As the last event of 2008 I replaced the spark plugs and wires. I don’t know exactly why I decided to do this bit of routine maintenance while ignoring so many others, but I did note that the old plugs were well beyond their normal spark gap.
In spring 2009 the Jeep was up on the lift for one reason or another and Michael noticed that the upper control arm for the driver’s wheel was completely sheared. Looking at the damage, it was almost impossible to figure out how this had happened, since it was a three inch deep, inch and a half wide piece of U-channel. Regardless, it was replaced with an arm off one of the parts Jeeps.
When I went to change the snow tires out, I discovered that my summer tires were worn down to the steel belt in places. I decided just to drive on the winter tires for a bit since $400+ for new tires wasn’t an investment the Jeep was worth at the time.
Shortly after this I found out that the right front wheel hub had self destructed. I replaced it, but the process (specifically, removing the rusted on hub from the axle) took more than a week. Since it was summer, I was able to retrieve the my car for this time.
The last major trip for the Jeep was to Muskegon for the 2009 Western Michigan Coastal Kayaking Symposium.
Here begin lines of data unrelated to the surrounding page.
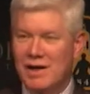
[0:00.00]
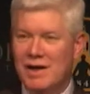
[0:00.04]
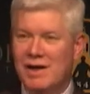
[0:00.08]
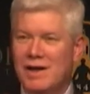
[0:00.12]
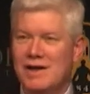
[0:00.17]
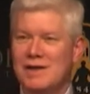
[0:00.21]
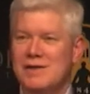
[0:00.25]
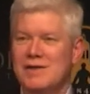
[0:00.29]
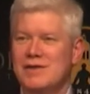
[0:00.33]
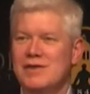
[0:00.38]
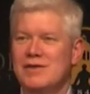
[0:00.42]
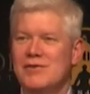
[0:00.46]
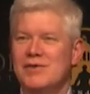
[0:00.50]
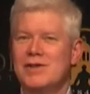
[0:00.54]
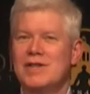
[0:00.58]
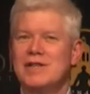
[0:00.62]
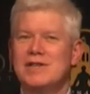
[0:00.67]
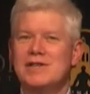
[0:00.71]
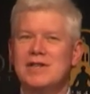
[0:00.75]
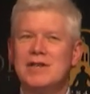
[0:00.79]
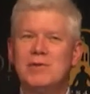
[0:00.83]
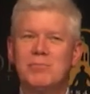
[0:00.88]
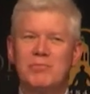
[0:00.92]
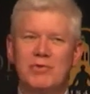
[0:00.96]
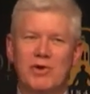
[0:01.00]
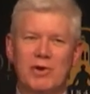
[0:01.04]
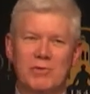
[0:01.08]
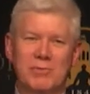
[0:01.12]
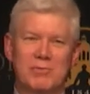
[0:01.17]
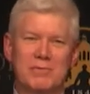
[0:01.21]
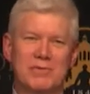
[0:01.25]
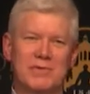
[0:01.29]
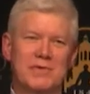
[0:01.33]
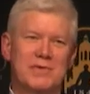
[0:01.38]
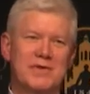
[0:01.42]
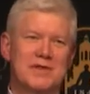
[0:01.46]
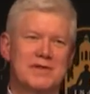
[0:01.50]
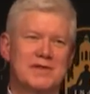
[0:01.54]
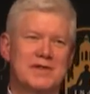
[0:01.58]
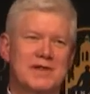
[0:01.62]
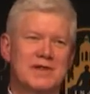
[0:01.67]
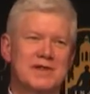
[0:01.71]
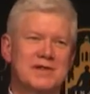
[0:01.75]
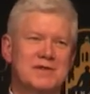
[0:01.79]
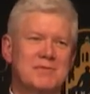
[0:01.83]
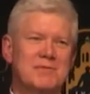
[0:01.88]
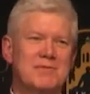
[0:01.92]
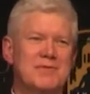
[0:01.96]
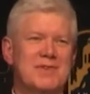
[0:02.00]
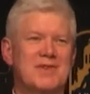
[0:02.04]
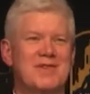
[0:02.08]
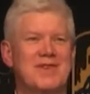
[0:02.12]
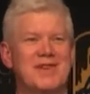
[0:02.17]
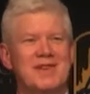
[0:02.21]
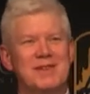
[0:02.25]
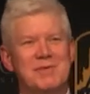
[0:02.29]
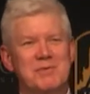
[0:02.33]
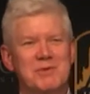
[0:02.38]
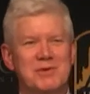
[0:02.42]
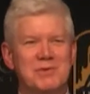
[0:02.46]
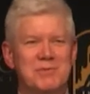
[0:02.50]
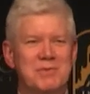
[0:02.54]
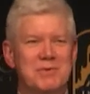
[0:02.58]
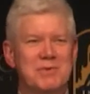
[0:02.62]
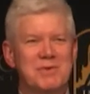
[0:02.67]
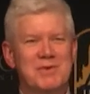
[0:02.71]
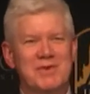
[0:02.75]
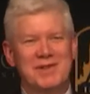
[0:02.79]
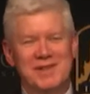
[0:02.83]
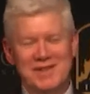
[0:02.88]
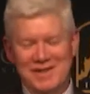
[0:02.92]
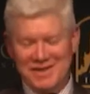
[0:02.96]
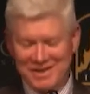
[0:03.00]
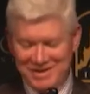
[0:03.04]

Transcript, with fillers: I think the really deep problem for physicalism is the thing that most people think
Josh and I got on the road before we discovered that the rear shocks were all but useless with the amount of weight we had in the back and on top. The trip was successful, but a bit slower than planned due to a significant amount of sway at high speeds. On the return, we were driving across a small two-track when there was a loud clunk from underneath. I looked for any apparent damage, but there was none to be found so we continued on. It was also noted on this trip that the rails were starting to come loose from the roof.
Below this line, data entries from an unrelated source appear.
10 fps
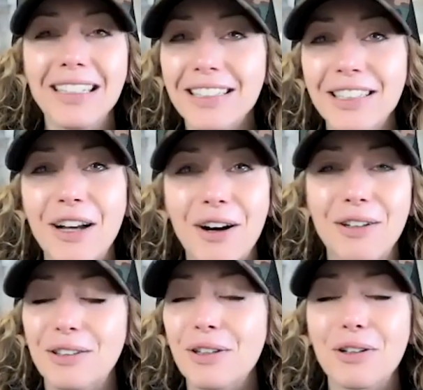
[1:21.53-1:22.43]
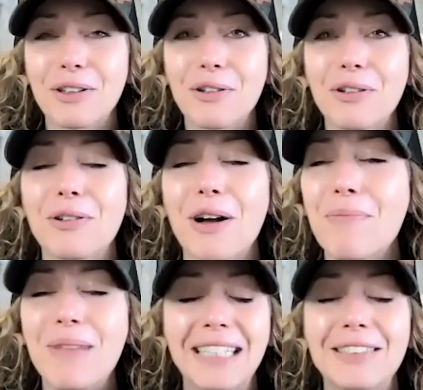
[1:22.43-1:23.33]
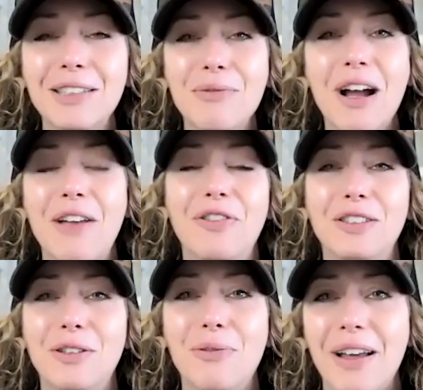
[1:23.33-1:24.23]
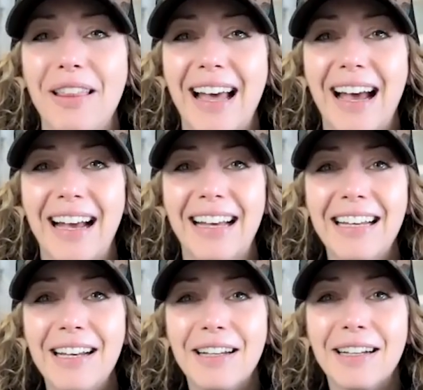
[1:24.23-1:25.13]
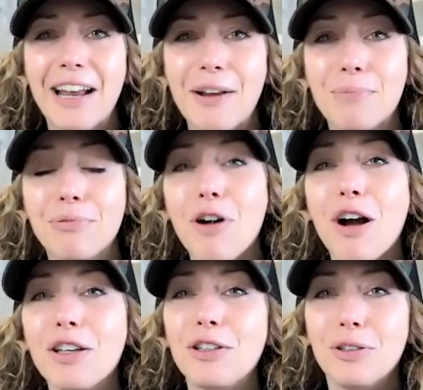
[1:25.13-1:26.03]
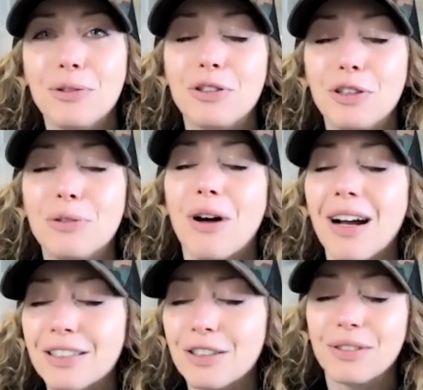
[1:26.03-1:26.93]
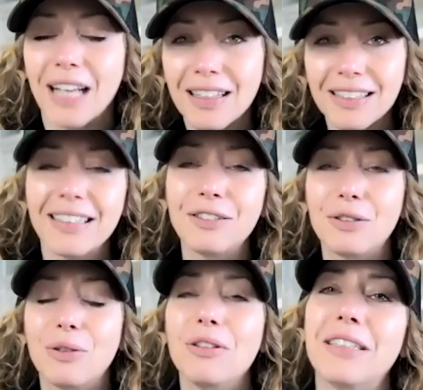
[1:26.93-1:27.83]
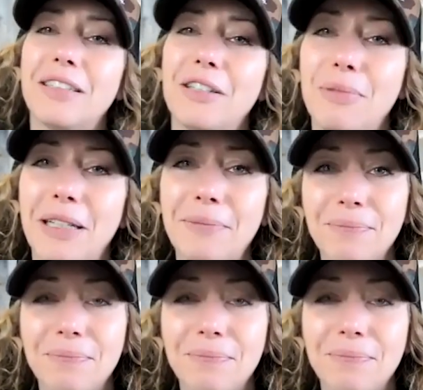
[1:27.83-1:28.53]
Your amazing wife is the one that kind of brought you to us. So tell us that story a little bit.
Sometime shortly after the trip, the passenger door lock failed again. Since it was summer, I couldn’t blame it on the cold. Minor efforts toward repair were taken, but by this time the CARS bill had been announced, so motivation was less than 100%.
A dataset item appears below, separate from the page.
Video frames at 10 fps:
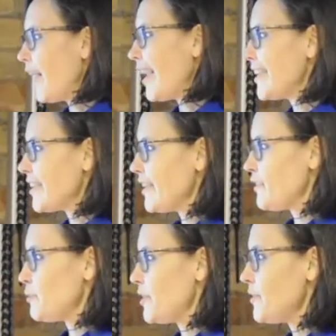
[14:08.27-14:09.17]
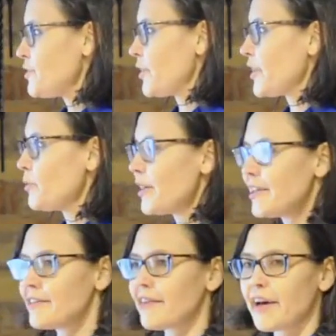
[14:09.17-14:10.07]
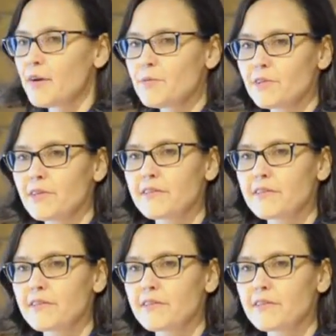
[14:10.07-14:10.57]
Iodine is a bit of a tricky one. It's absolutely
On the return from the Jeep’s final trip to Traverse City I noticed that it was running significantly hotter than usual. I was suspicious of being either low on oil or on coolant. I added about 1 gallon of coolant and a quart of oil, again noting the Jeeps tolerance for abuse, but this did not fix the problem. I never did figure out what the issue was.
On Thursday July 23rd, the CARS bill went active. I considered a new Jeep, since this one had served me so well, but for various reasons ended up settling on a new Outback. That Monday I swapped the wheels out for the worst set we had which required air every two days to stay useable. On July 29th my Dad came down to sign the paperwork with me (the Jeep was still titled in his name) and the Jeep officially became the property of Delta Subaru. I was told that they were required to drain the oil and put in a solution which would cause the engine to seize up, which is unfortunate, because the engine might have been the only part of that vehicle that was not complete junk at that point.
Why did I keep the Jeep so long if it was such crap? It’s not that I couldn’t buy a new car, I just didn’t want to. Cars are a losing investment, so as long as any given repair didn’t cost more than $500, I was going to keep it running. The fact that my Dad has a shop, a lift and two parts-Jeeps to make certain repairs easier helped. I also don’t think any other vehicle could have handled half the abuse the Jeep saw. As of trade in, I needed new tires, new rear shocks, new rear brakes, a new radiator, possibly a new alternator and a fix for whatever problem was causing overheating. It was a good time to get rid of it. Still, I was a bit sad, I had truly hoped to see all systems simultaneously fail, turning the Jeep into a pile of disconnected and useless parts on the side of the road.